En el marketing digital actual, los videos cortos son clave para la decisión de compra del usuario. Su relevancia no está únicamente en la breve duración con la que circulan, sino en la capacidad de provocar sentimientos inmediatos. La estrategia es apelar a las emociones y generar en el usuario la sensación de que es parte de la experiencia.
Rodrigo Idalsoaga, publicista y docente de la Universidad Andrés Bello, explica que el merchandising va mucho más allá de un regalo publicitario: engloba la gestión del punto de venta, cuyo objetivo es modificar patrones de compra mediante el priming —fenómeno inconsciente donde un estímulo previo influye en cómo pensamos, sentimos o actuamos después—. Las marcas no adoptan elementos del brain rot de forma literal, sino que adaptan sus códigos al marco de seguridad reputacional y comercial de cada empresa, y los someten siempre a un filtro: "Si deciden tomar elementos del brain rot, los 'maquillan' bajo un filtro de seguridad de marca, sin adoptarlos de forma ortodoxa".
Jorge Gavilán, publicista con trayectoria en marcas como Coca Cola, Falabella y Nestlé, asegura que "la marca que deja de hacer brain rot desaparece".
Cómo las marcas chilenas hablan el lenguaje del brain rot
Más que incorporar el brain rot de forma literal, las marcas chilenas han comenzado a adoptar sus códigos comunicacionales según la línea editorial de cada empresa: humor absurdo, ironía, referencias virales, un contenido diseñado para captar la atención en segundos. En lugar de explicar un mensaje de forma tradicional, muchas marcas de nuestro país buscan insertarse en tendencias que ya están ocurriendo en internet, ya sean memes o fenómenos virales que concentran la atención colectiva.
Uno de los casos más visibles es WOM. En 2025 la marca reaccionó a un video viral que cautivó las redes sociales en un concierto de Coldplay, cuando una pareja fue captada por la kiss-cam y resultó ser amantes.
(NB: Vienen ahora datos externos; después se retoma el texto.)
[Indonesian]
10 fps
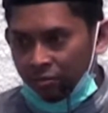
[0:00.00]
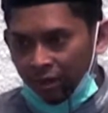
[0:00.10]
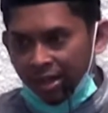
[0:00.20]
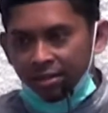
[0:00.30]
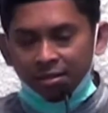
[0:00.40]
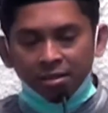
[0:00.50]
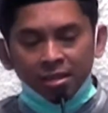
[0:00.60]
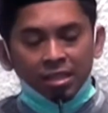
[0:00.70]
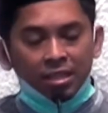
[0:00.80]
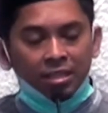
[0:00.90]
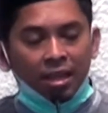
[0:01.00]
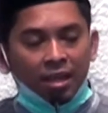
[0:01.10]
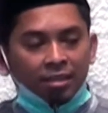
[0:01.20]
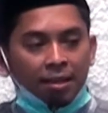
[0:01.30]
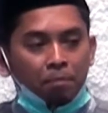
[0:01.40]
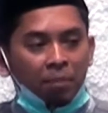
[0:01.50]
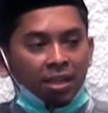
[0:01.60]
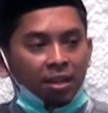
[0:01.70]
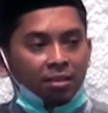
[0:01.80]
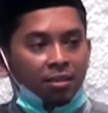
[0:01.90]
Al-Qur'an. Jangan
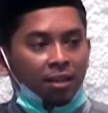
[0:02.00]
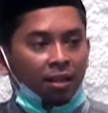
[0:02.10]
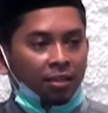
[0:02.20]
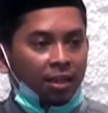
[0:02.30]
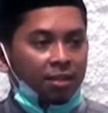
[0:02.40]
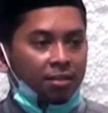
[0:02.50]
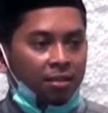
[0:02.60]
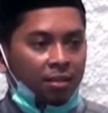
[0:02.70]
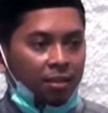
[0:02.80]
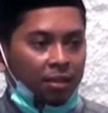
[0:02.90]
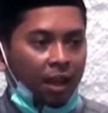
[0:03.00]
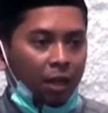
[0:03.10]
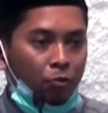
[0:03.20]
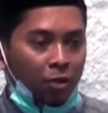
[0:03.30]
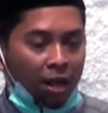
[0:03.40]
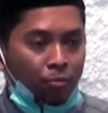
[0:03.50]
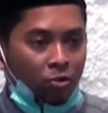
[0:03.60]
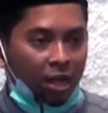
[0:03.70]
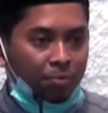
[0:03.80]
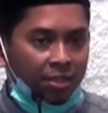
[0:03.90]
sampai nanti di akhirat Al-Qur'an
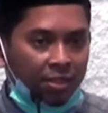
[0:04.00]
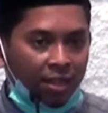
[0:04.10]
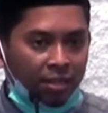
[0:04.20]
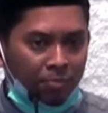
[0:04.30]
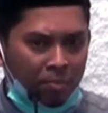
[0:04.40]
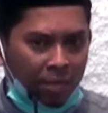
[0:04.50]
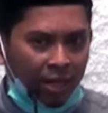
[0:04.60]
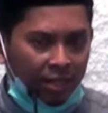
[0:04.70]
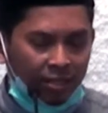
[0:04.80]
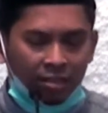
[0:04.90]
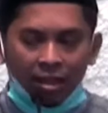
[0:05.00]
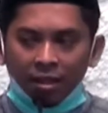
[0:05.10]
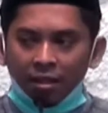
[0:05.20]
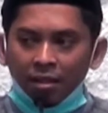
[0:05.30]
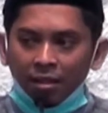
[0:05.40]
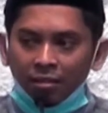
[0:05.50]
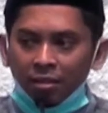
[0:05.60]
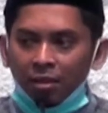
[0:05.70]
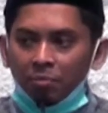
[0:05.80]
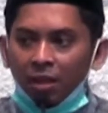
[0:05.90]
bukan menjadi pembela kita,
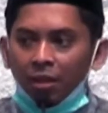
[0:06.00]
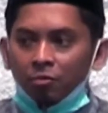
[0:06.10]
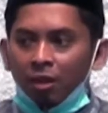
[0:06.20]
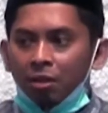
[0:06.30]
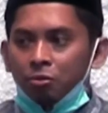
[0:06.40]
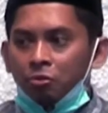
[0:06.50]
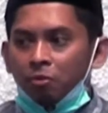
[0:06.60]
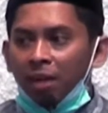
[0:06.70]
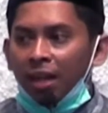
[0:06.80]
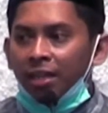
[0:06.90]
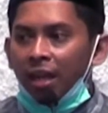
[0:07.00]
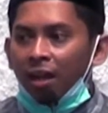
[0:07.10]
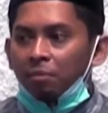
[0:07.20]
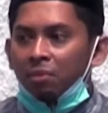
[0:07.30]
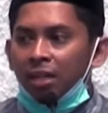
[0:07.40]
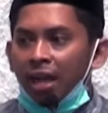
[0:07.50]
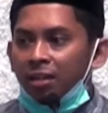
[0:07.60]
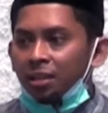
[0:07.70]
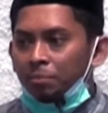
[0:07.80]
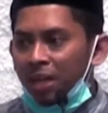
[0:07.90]
tetapi Al-Qur'an justru malah yang akan
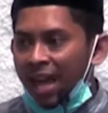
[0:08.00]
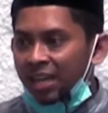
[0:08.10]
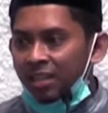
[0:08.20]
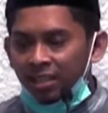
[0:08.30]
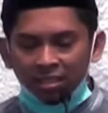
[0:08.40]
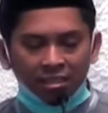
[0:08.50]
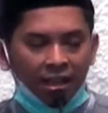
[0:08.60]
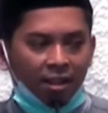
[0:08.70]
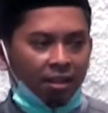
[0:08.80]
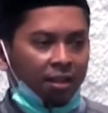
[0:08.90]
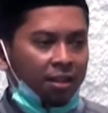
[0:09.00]
mengadili kita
Bajo ese contexto, rápidamente la empresa publicó una imagen que utilizaba el humor del momento con el texto "Pilla un plan para portarte bien" —un juego de palabras que conecta el no ser descubierto como la pareja de la kiss-cam con un plan de telefonía de la marca, instalando el producto dentro del chiste—. El video original —bajo la palabra clave de #coldplaygate— superó los 100 millones de reproducciones en TikTok en pocos días.
Herramientas de medición: seguimiento al consumidor
Captar la atención es apenas el primer paso. Para ejecutar esta estrategia con precisión existe el Eye Tracker: una metodología que evalúa los movimientos oculares para estudiar cómo el consumidor captura elementos con la mirada. Una cámara sigue exactamente a donde van tus ojos cuando ves un aviso, una pantalla o un producto. Lo que más llama la atención primero revela cómo toma decisiones el cerebro antes de que el usuario lo sepa.
Rodríguez explica que el dispositivo permite trazar los movimientos oculares en respuesta a un estímulo. Consultado sobre el mismo mecanismo, Miguel Ángel Ruiz, experto en neuromarketing y autor de Neuro UX, complementa: "Esta tecnología permite identificar qué elementos visuales capturan primero la atención del usuario, siguiendo el orden de prioridades con que el cerebro procesa la información: formas, colores, imágenes, números y palabras".
Existen herramientas predictivas como los modelos de atención predictiva (IA visual) —un software que predice qué elementos capturan la atención visual en los primeros tres segundos, optimizando estudios antes de probarlos con humanos— que permiten medir el foco, la atención, la demanda cognitiva y el engagement para evaluar qué estímulos capturan instantáneamente al usuario. No dependen de lo viral; dependen de activar estímulos antes de que cualquier filtro racional o cultural intervenga en la decisión del consumidor.
Pero el seguimiento al consumidor no se detiene en la pantalla. Melanie Reus, investigadora de mercados gastronómicos con grado de marketing en la Universidad Autónoma de Barcelona, explica que las marcas llevan décadas perfeccionando cómo los cinco sentidos operan como palancas de fidelización, y que entre todos ellos el olfato se impone con ventaja científica: "El olfato es uno de los sentidos más poderosos porque afecta directamente al sistema límbico, responsable de las emociones y la memoria a largo plazo. Podemos recordar un aroma con un 65% de precisión después de un año, mientras que el recuerdo visual alcanza un 50%".
Tanto en el supermercado como en el celular, el mecanismo es el mismo: llegas por una cosa y terminas consumiendo muchas más.